Asgar and his wife had entered into contract for a house in the area and had scheduled a final walkthrough of the property with the two sellers, Asgar’s wife’s parents, two Realtors, movers and a cleaning person. Asgar, who is Muslim, was wearing a topi, a woven cap with religious meaning, and his wife and mother-in-law wore headscarves.
But after they arrived at the house, a neighbor, who law enforcement officials later identified as David H. Howard, walked toward the home, yelling at the seller and Asgar’s family.
“This sale will not take place!” Howard yelled, according to court documents filed by federal prosecutors. “I will break all of your f—ing windows and I will burn your f—ing house down!”
He then said, “You are not welcome here!” and later asked a mover if he was “moving the dotheads in” and made insulting remarks about Muslims to neighbors, court documents said. The family canceled the purchase of the home, as they no longer felt safe.
“This was such a shocking incident in our life that none of us can contemplate how we’ve gone through it,” Asgar told The Post. “It’s so much emotional, mental, psychological distress.”
The case has reached some closure for Asgar and his family; Howard was sentenced to eight months in prison on Tuesday after pleading guilty to a criminal violation of the federal Fair Housing Act, civil rights laws dating to the 1960s that outlaws, among other things, threatening or interfering with another person’s housing rights because of their race or religion.
Howard has also been ordered to pay $30,000 of restitution to Asgar, for the deposit that Asgar and his family lost when they canceled the closing on the home.
Asgar said the sentencing brought a measure of relief to him and his family.
“We really feel that justice has been served, and probably this will be a deterrent to people who think that they can take the law into their hand,” Asgar said.
Asgar declined to provide details of the family’s current living situation but said that they are still looking for a new home.
Prosecutors wrote in documents filed in the case that Asgar and his family had been deeply shaken by the incident. Asgar “could not sleep for weeks,” they wrote, and had trouble finding the words to explain what had happened to his two children because he did not want to give them the feeling of “powerless discrimination” that he felt, they wrote. The incident had made the family “think twice about expressing their faith and religion — an injury worse than any broken bone or destroyed property,” prosecutors wrote.

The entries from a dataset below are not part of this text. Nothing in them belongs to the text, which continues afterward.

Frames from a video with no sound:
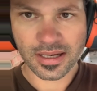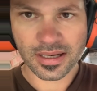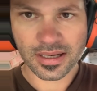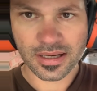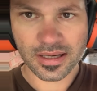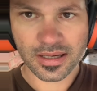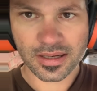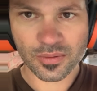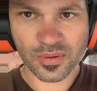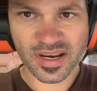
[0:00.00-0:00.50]

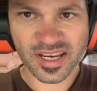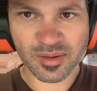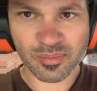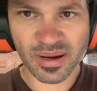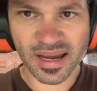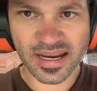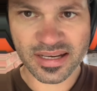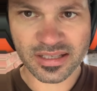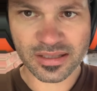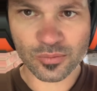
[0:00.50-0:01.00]
when you're
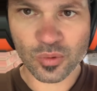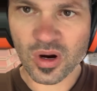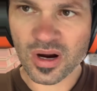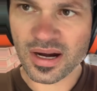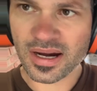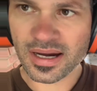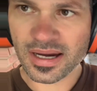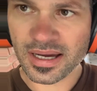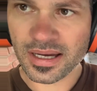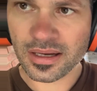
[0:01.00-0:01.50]
painting
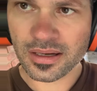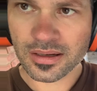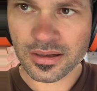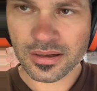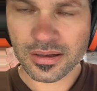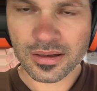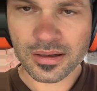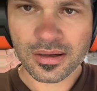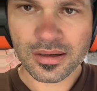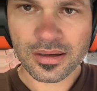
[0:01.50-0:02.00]
wire,
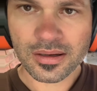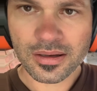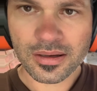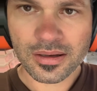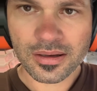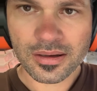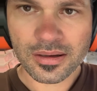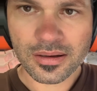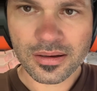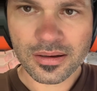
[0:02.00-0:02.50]

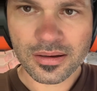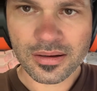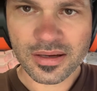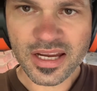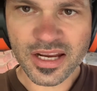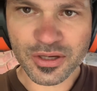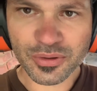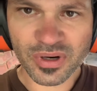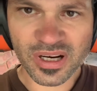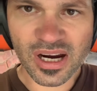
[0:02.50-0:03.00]
you
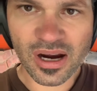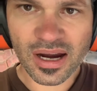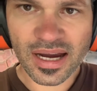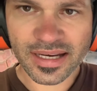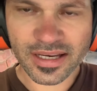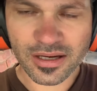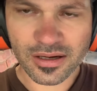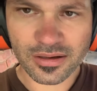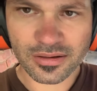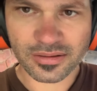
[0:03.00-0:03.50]
do a guide
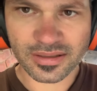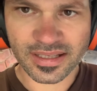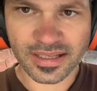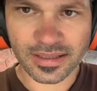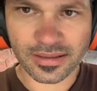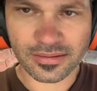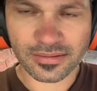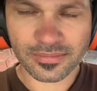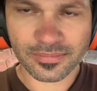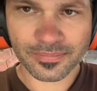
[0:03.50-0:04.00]
coat now,
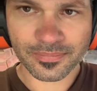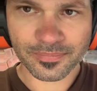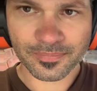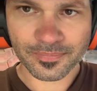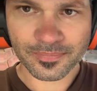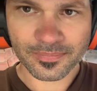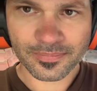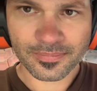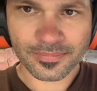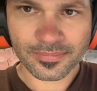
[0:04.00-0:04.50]

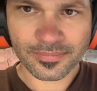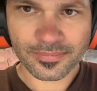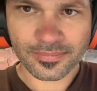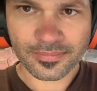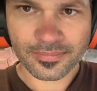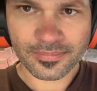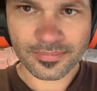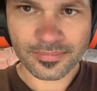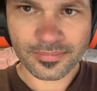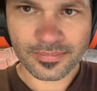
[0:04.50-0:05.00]

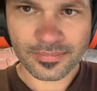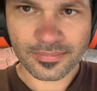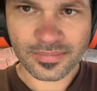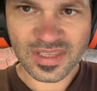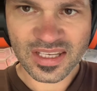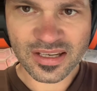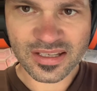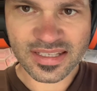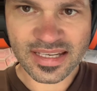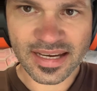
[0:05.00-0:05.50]

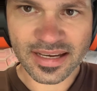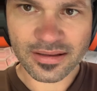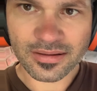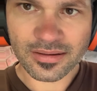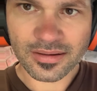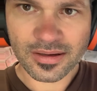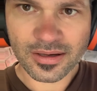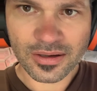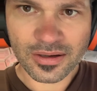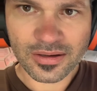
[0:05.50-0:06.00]
because that
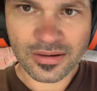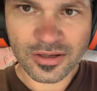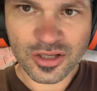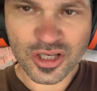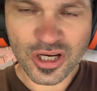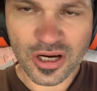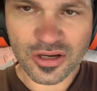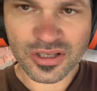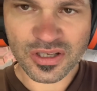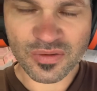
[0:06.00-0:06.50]

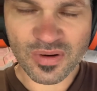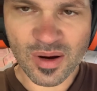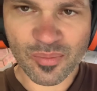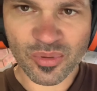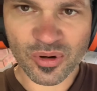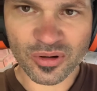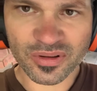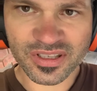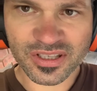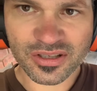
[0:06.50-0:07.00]
shows you up
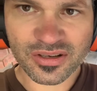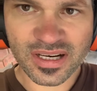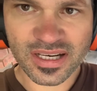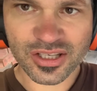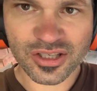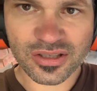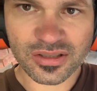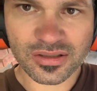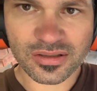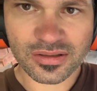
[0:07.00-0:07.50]
all the
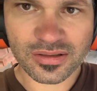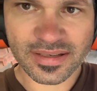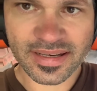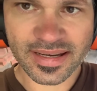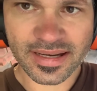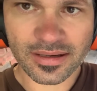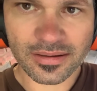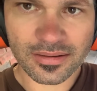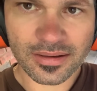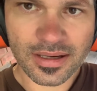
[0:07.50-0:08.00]
scratches.
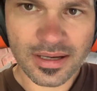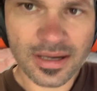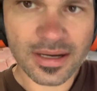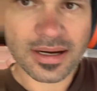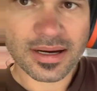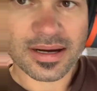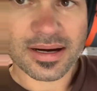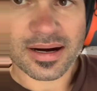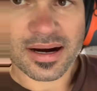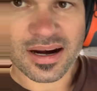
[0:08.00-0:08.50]
Now,
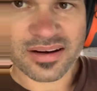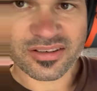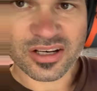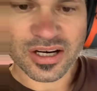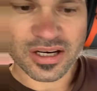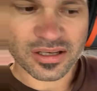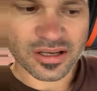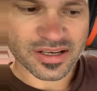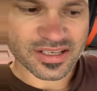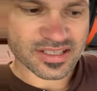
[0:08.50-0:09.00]
I've got a
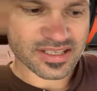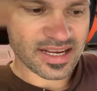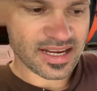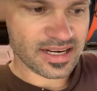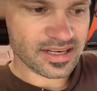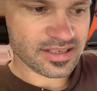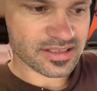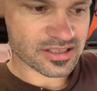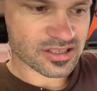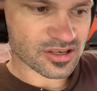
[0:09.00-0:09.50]
lot of
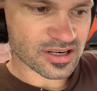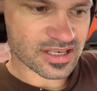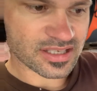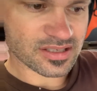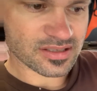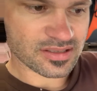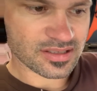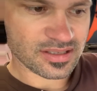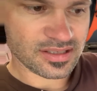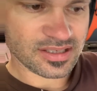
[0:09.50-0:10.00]
sandy scratches
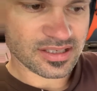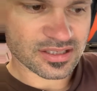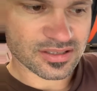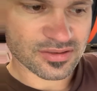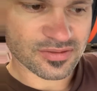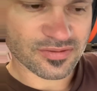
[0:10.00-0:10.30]
in this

Howard’s lawyer, David Scott Boardman, did not return a request for comment. In court, Howard said he was dying from AIDS as he addressed the judge, according to the Tampa Bay Times. He blamed his actions on the testosterone supplements he was taking to combat weight loss for causing his outburst.
“I’m a good person,” he said, according to the Times. “This incident just happened, and I wish I could undo it.”
U.S. Attorney Maria Chapa Lopez said in a statement: “Crimes perpetrated against people because of who they are or what they believe simply cannot be tolerated.”
Asgar has also filed a civil suit against Howard as well as another neighbor, his lawyer Randi Morales said.
The incident with Asgar came amid an uptick of hate crimes in 2016, which raised concern among anti-hate groups about what effect President Trump’s campaign and election, with its racially and ethnically charged rhetoric and policy initiatives, was having domestically. In 2016, about 1 in 5 of those hate crimes targeted a person’s religion, a quarter of those Muslims. Attacks on Muslims had risen 67 percent in 2015, and then another 19 percent in 2016, making it the year with the highest number of hate crimes against Muslims since 2001, the year of the 9/11 attacks. The FBI has yet to release its statistics for 2017.
Of 1,094 bias-related incidents that the Southern Poverty Law Center tracked in the month after Trump’s election, 134 took place at private homes, according to a report from the National Fair Housing Alliance, which it said raised concerns about whether bias crimes were bleeding into housing discrimination.
“At least with this message from the court and the Justice Department, we will feel more safer in searching for our new home,” Asgar said. “This was a painful journey. So much emotional distress and many worries.”